Ainhoa vorrebbe capire cosa accade intorno a lei e cosa muta nel suo corpo, ma è tutto così difficile: la crisi nel suo paese, l’immigrazione, le case da lasciare e quelle da costruire, la violenza che attraversa le strade nei giorni del carnevale, quella strana allegria rabbiosa, primordiale, sconveniente. A volte le cose nella testa le si mischiano come insalata, perdono i contorni e si disfano sulla terra. La lingua allora le viene in soccorso, la gioia della lettura e di una poesia imparata a memoria come le ha insegnato tata Antonia, la più bella e la più colta delle sue tate, quella che con la poesia tiene lontani gli uomini, e allora Ainoha con il linguaggio crea un mondo per supplire ai silenzi degli adulti, al loro non detto, per colmare i loro segreti. Vorrebbe dire quello che vede, ma ha una lingua lunga che dice troppo, racconta troppo, e raccontare è pericoloso per una ragazza, bisogna restare coi piedi per terra, sarebbe meglio seguire il consiglio di sua mami Chela, smettere di raccontare storie per provare a essere una bambina normale, tanto che a volte le viene il dubbio che crescere è non poter aprire bocca quando le cose ti fanno schifo.
Il carnevale per lei, nei suoi otto anni, significa imparare a sfuggire all’amore terribile degli uomini, come ogni donna prova a fare, significa dimenticare quel Diavolo che batte nel corpo senza sosta, la rabbia di ciò che è accaduto senza comprenderlo, perché Se non dimentico, non cresco.
Ainhoa sa che le donne si creano un mondo lontano dagli uomini, un microcosmo di solidarietà e protezione, ma quando gli uomini tornano, e tornano quando vogliono e come vogliono, tutto cambia: la loro indipendenza svanisce e così anche la libertà di essere quello che sono, di vestirsi come vogliono, di ballare per casa e sussurrarsi segreti mentre intrecciano i loro lunghi capelli. Diventano ciò che gli uomini desiderano, e mutano e li accontentano e chiudono gli occhi, accettano ciò che non riescono a cambiare invece di cambiare ciò che non possono accettare.
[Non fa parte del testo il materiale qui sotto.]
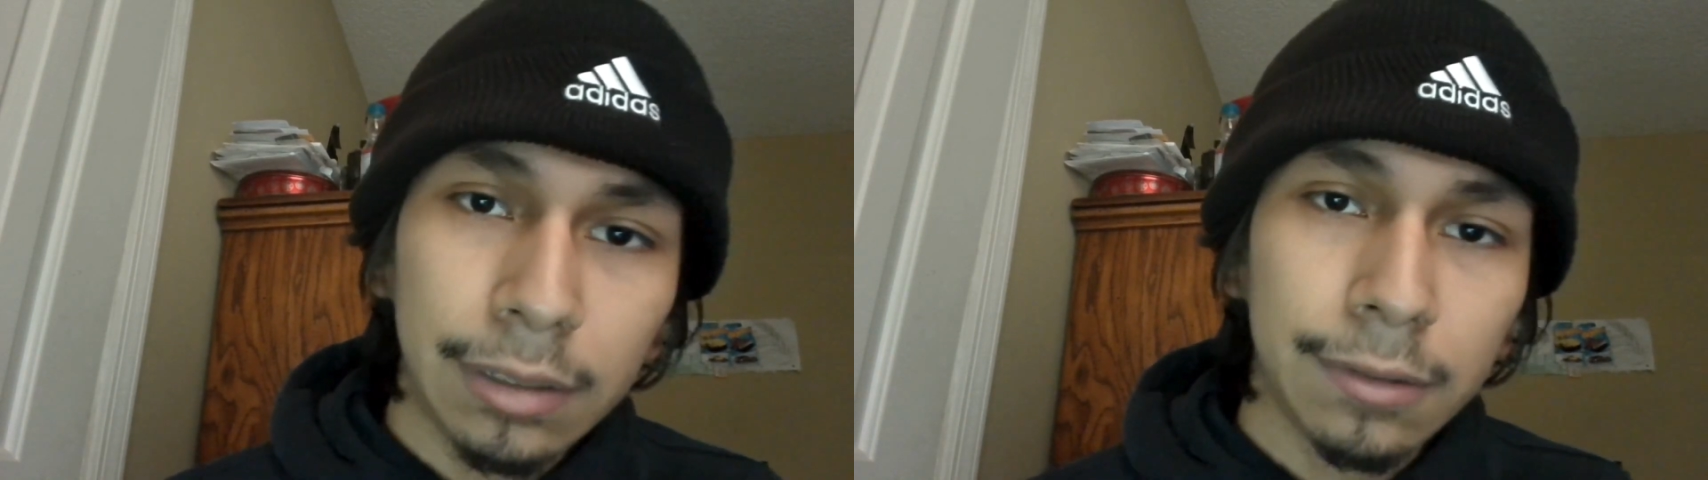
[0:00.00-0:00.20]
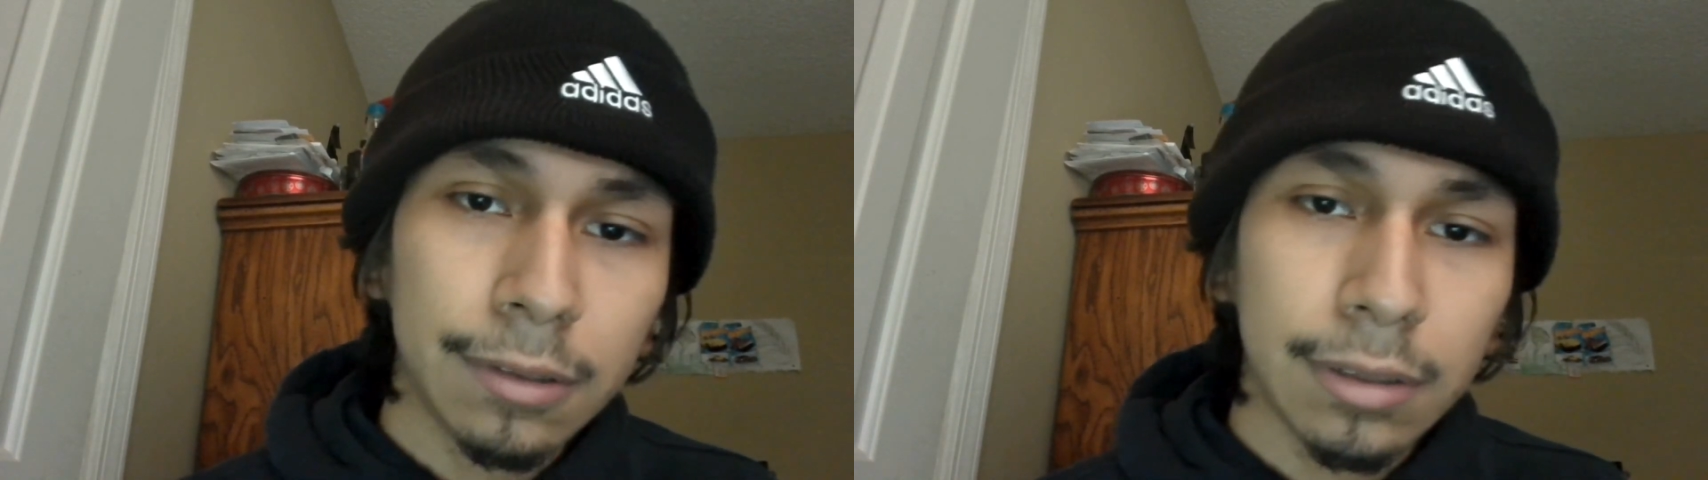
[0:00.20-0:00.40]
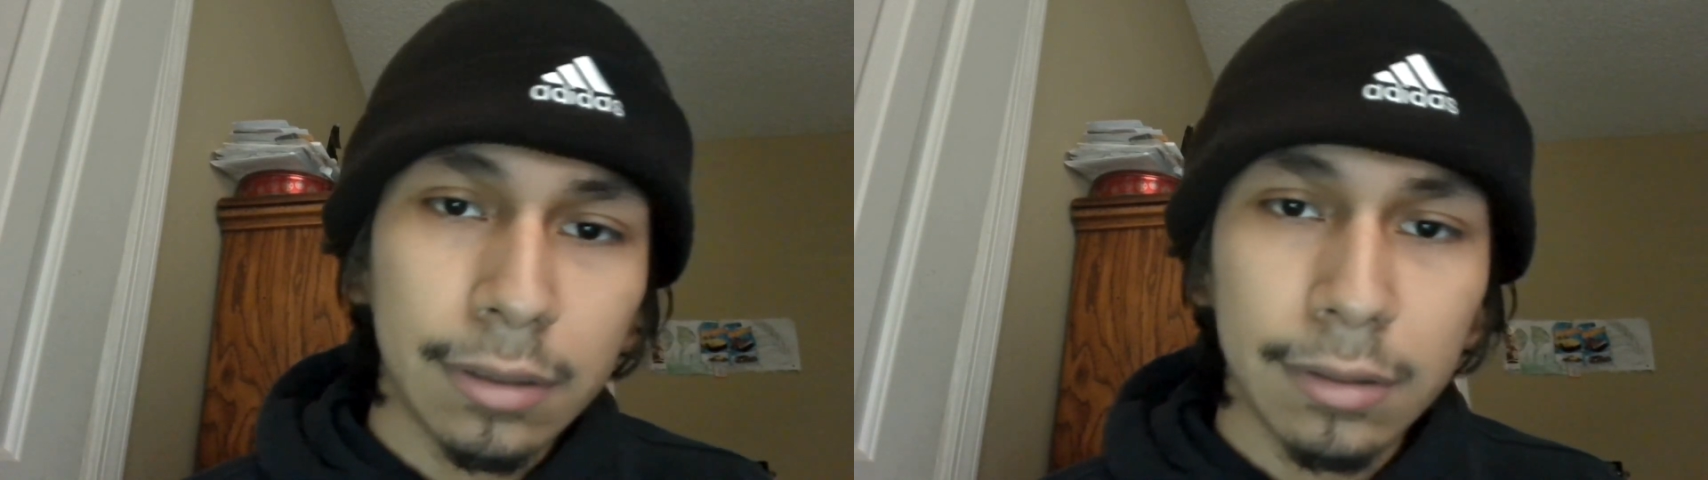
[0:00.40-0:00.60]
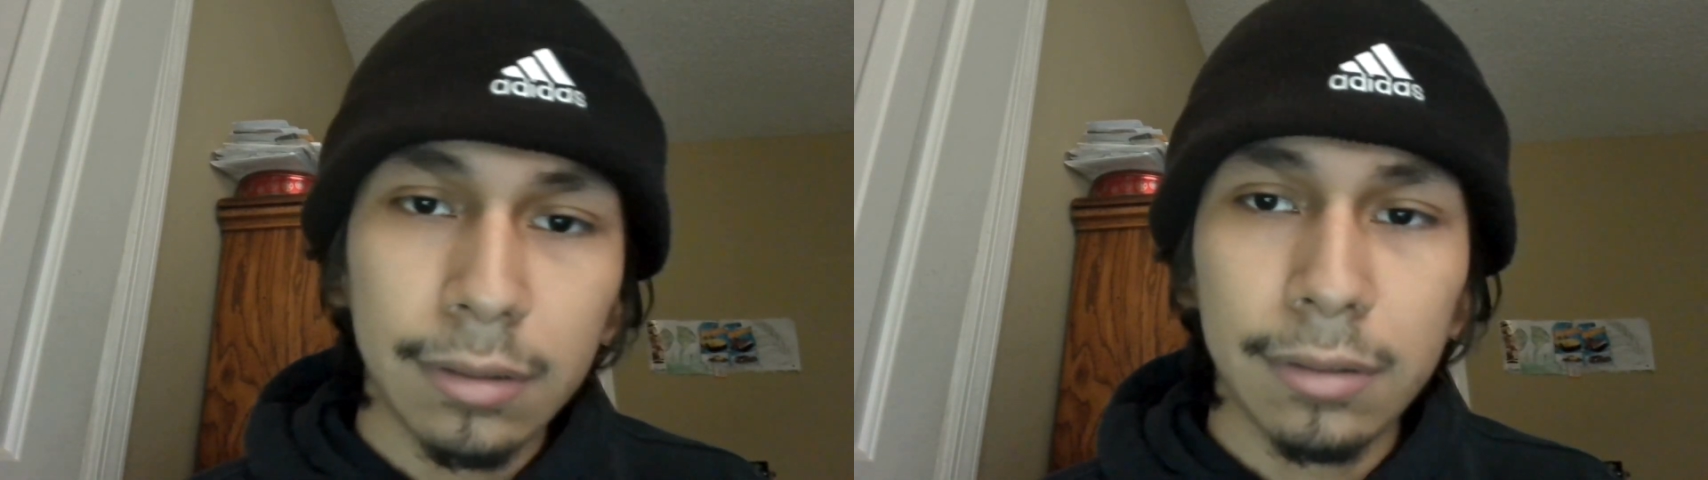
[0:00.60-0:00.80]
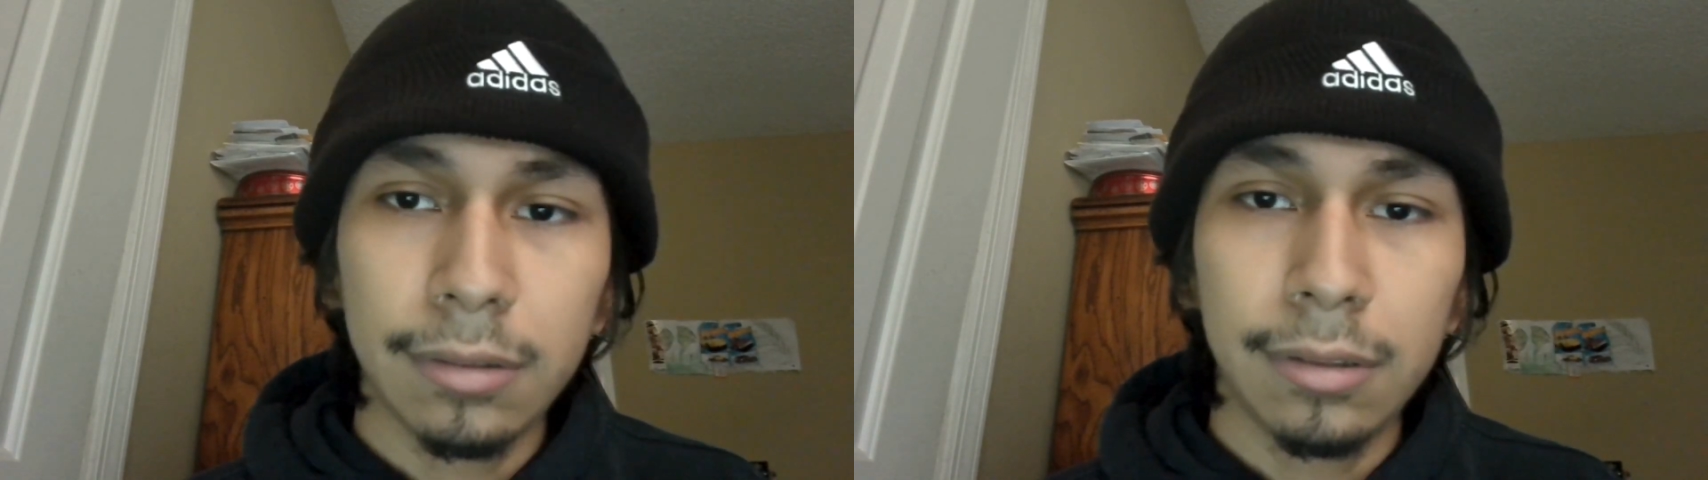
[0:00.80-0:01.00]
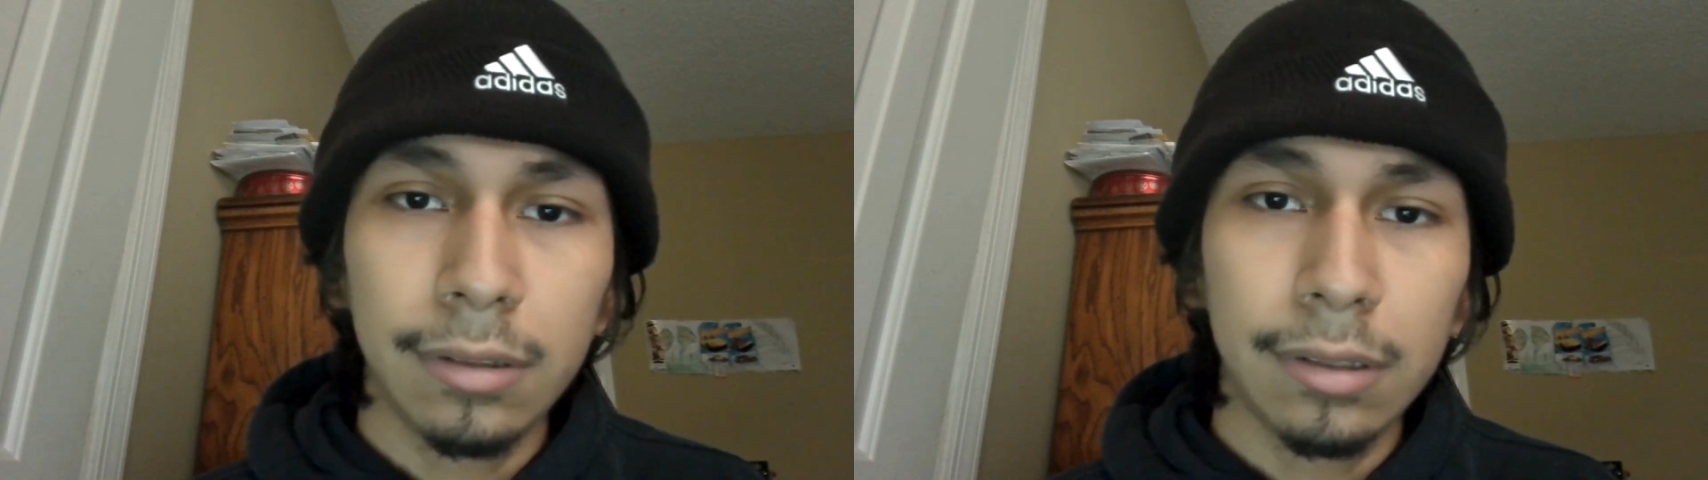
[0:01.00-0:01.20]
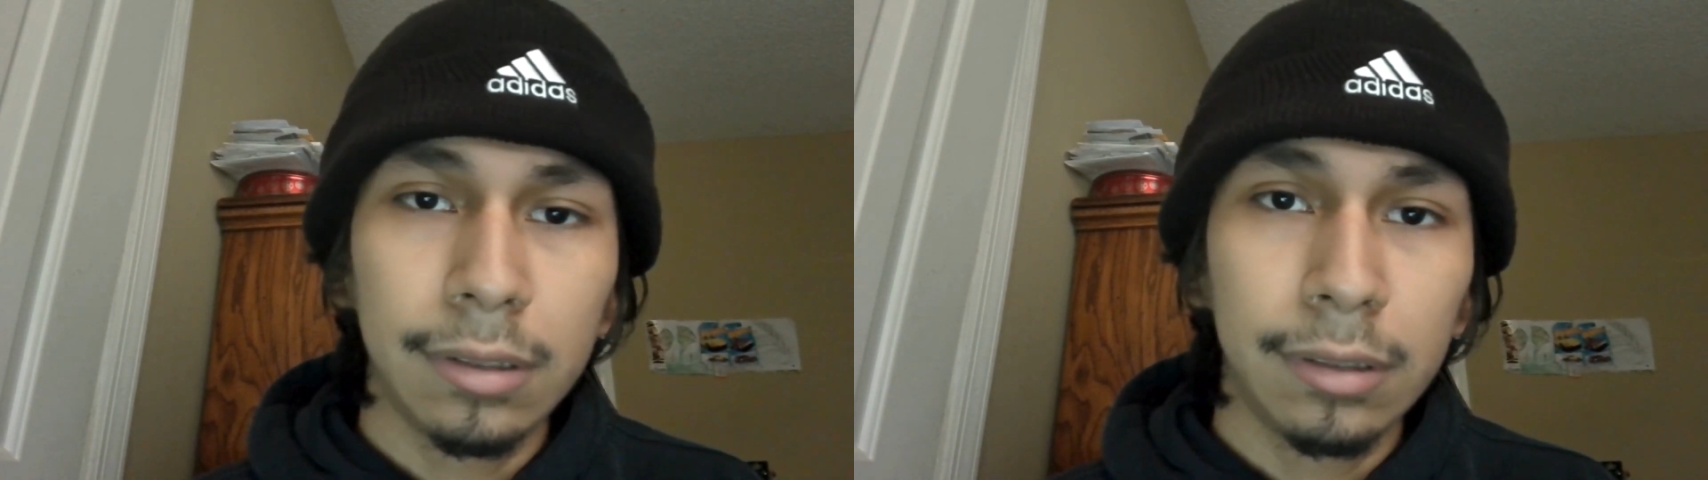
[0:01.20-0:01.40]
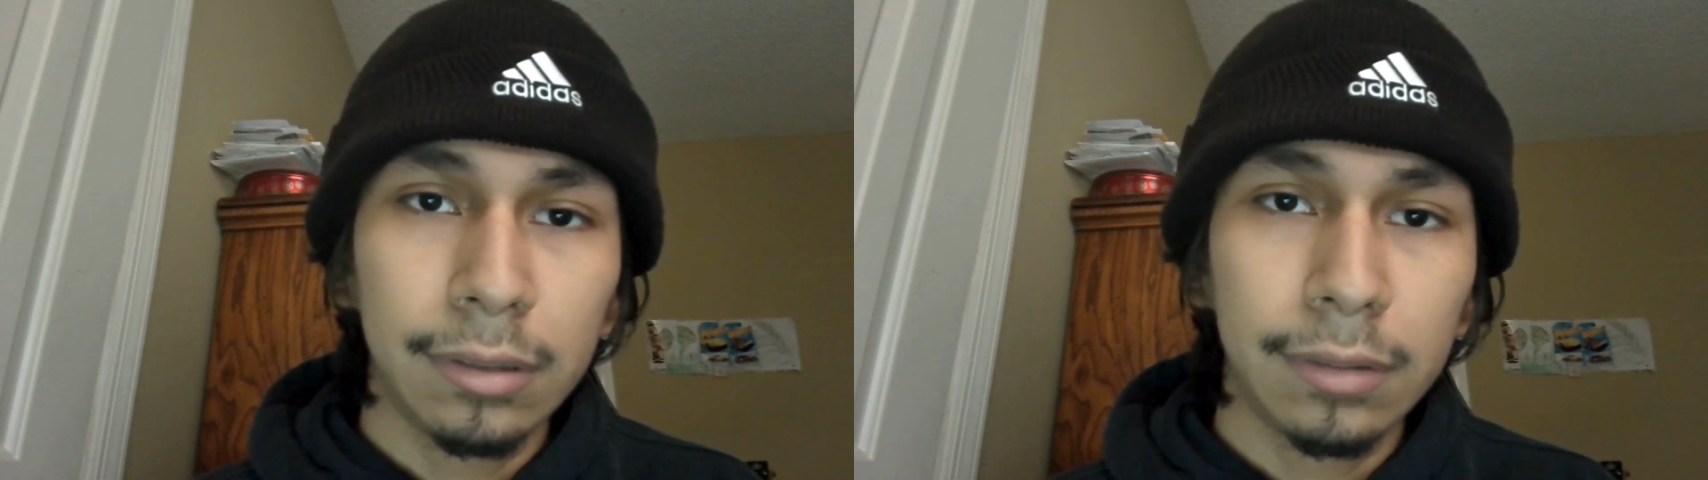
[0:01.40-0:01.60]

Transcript: the results, or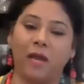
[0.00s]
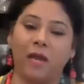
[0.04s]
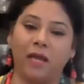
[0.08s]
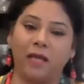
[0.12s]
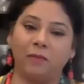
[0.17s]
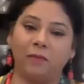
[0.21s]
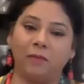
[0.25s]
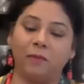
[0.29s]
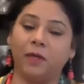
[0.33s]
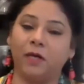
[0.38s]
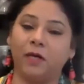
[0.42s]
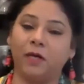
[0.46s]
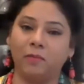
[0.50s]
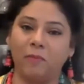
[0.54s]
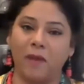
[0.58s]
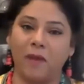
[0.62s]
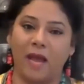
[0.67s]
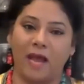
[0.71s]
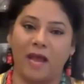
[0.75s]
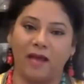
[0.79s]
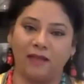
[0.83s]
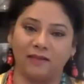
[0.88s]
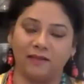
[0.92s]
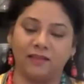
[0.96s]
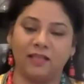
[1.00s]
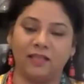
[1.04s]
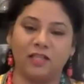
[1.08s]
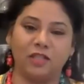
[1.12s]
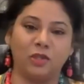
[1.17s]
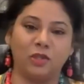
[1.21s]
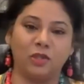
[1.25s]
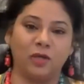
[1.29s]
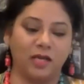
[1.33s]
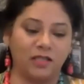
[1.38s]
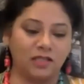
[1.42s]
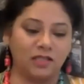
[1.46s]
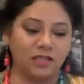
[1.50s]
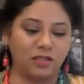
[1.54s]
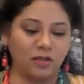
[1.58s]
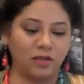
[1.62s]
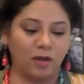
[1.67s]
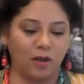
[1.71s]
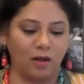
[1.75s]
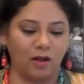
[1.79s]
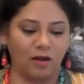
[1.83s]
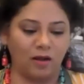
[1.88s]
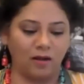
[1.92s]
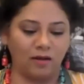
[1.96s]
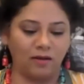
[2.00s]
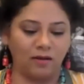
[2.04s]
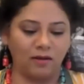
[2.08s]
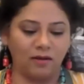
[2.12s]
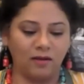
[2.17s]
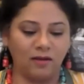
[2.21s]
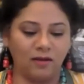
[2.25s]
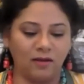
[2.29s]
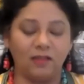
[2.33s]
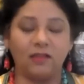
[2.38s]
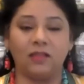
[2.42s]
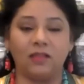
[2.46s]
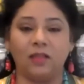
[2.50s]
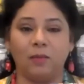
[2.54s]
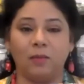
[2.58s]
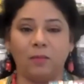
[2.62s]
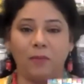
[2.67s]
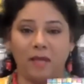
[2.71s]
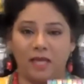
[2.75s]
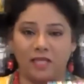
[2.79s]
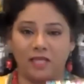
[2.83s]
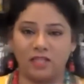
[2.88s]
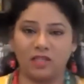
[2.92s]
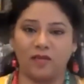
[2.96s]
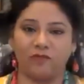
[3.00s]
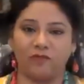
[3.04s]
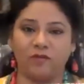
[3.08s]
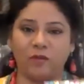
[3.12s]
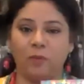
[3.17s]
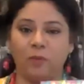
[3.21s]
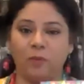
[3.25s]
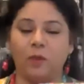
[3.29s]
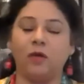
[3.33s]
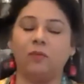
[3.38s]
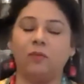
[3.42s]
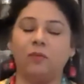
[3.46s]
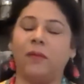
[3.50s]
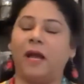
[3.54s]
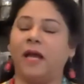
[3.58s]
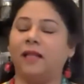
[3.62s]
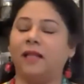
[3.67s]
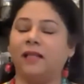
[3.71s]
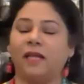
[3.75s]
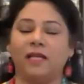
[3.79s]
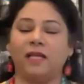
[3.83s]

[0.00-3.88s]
my bird bath that you guys saw, the base of the bird bath.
E mentre sale la febbre e il corpo cambia contro la sua volontà, ad Ainoha non resta che pregare, anche se è strano per lei invocare un Dio maschio in un mondo generato, curato e portato avanti dalle donne. Ainoha canta una preghiera a un Dio maschio perché si prenda cura della sua sorellina, la sua tatina, in un passaggio di consegne matrilineare che le donne si sussurrano da sempre per resistere, una preghiera disperata perché la tenga al sicuro dai ragazzi del quartiere. Veglia su di lei perché nessuno le dica che bel culo che ha quando dovrà uscire per strada senza di me.
Per sé stessa la piccola Ainhoa, la secca, la selvatica, la bambina strana dai troppi capelli, non trova che un rimedio per arrestare quella mente che a volte si fa gelatina e le cola dal naso, essere lasciata in pace, fermare la febbre il diavolo in corpo la musica e il carnevale, smettere di sapere in fondo alle viscere e di crescere:
Non voglio curve nel mio corpo, preferisco pensare all’urgenza martellante di trasformarmi nel mio albero di guaiava o nell’albero di inga di Remberto, di crescere tranquilla, protesa verso la profondità del sole, senza che nessuno mi rovini l’esistenza.
Farsi Dafne, per fuggire l’amore di tutti gli Apollo del mondo.